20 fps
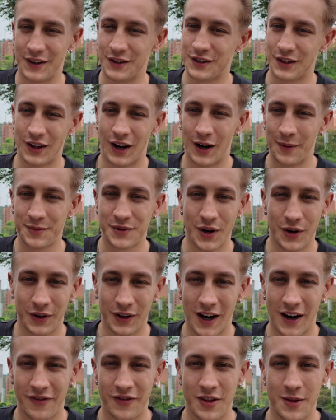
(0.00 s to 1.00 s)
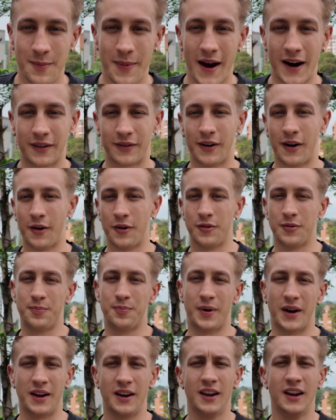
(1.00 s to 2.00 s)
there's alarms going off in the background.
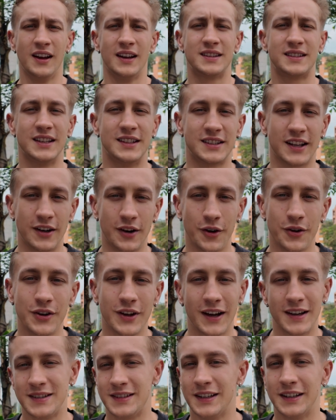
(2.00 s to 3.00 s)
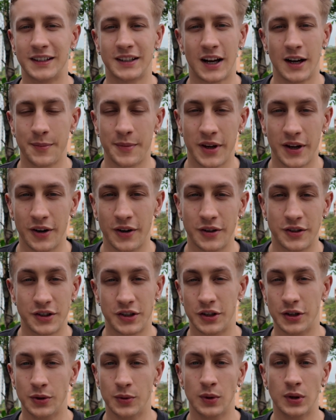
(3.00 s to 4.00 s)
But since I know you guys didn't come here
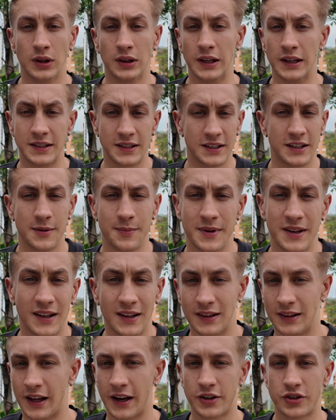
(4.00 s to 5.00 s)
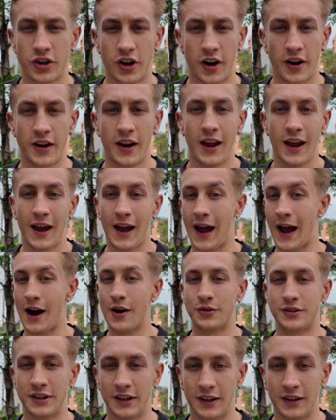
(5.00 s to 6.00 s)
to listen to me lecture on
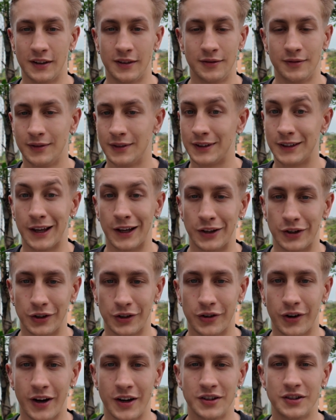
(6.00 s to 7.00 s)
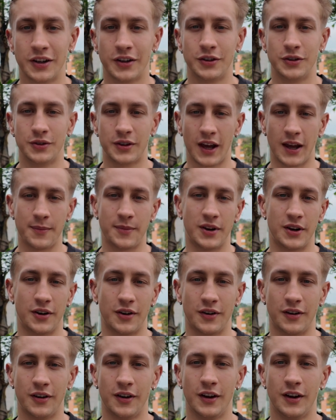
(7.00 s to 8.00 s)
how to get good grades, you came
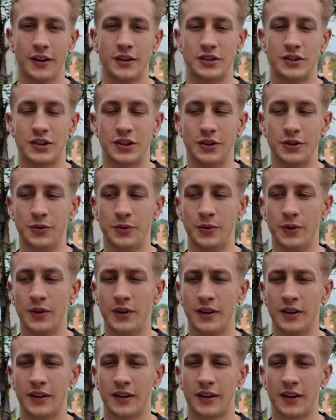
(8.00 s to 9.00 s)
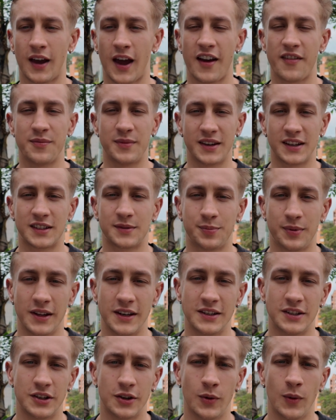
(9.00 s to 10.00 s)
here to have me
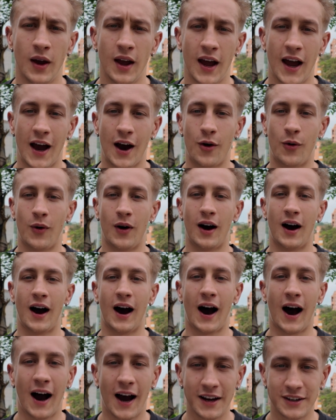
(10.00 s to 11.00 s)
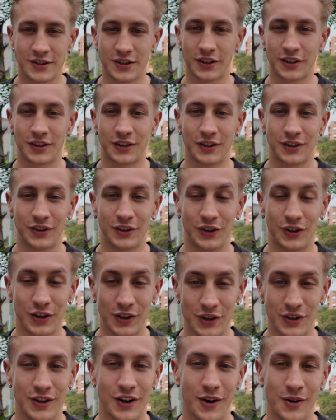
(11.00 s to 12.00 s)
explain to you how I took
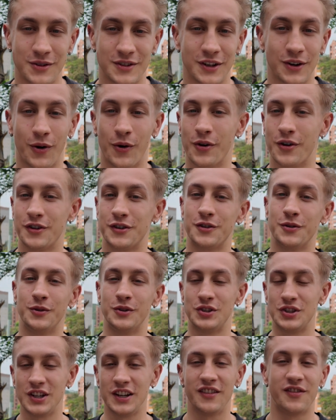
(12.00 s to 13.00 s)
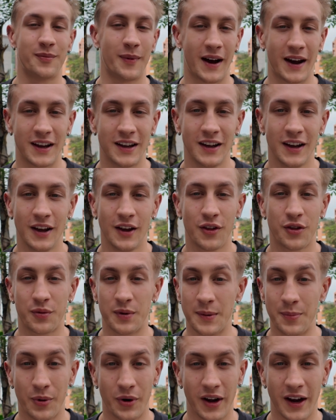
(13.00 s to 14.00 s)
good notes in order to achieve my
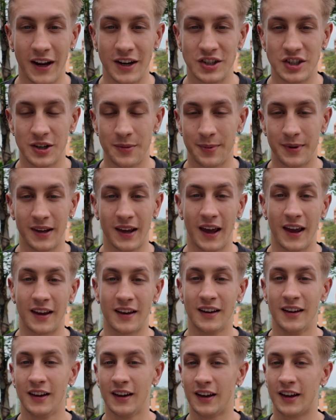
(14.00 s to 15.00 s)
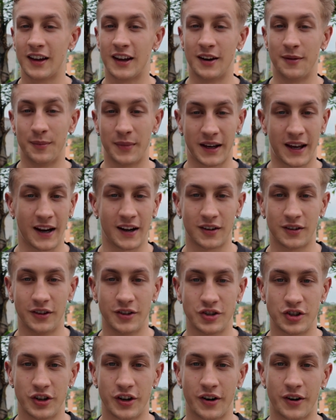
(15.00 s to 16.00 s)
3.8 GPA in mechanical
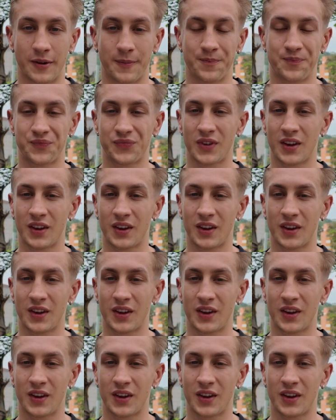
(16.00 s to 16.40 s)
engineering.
####
Work task — Leave the pictures aside and print exactly, and only, the lines from the one with "(8.00 s to 9.00 s)" through the end of the data, both included.

Task solution —
(8.00 s to 9.00 s)
(9.00 s to 10.00 s)
here to have me
(10.00 s to 11.00 s)
(11.00 s to 12.00 s)
explain to you how I took
(12.00 s to 13.00 s)
(13.00 s to 14.00 s)
good notes in order to achieve my
(14.00 s to 15.00 s)
(15.00 s to 16.00 s)
3.8 GPA in mechanical
(16.00 s to 16.40 s)
engineering.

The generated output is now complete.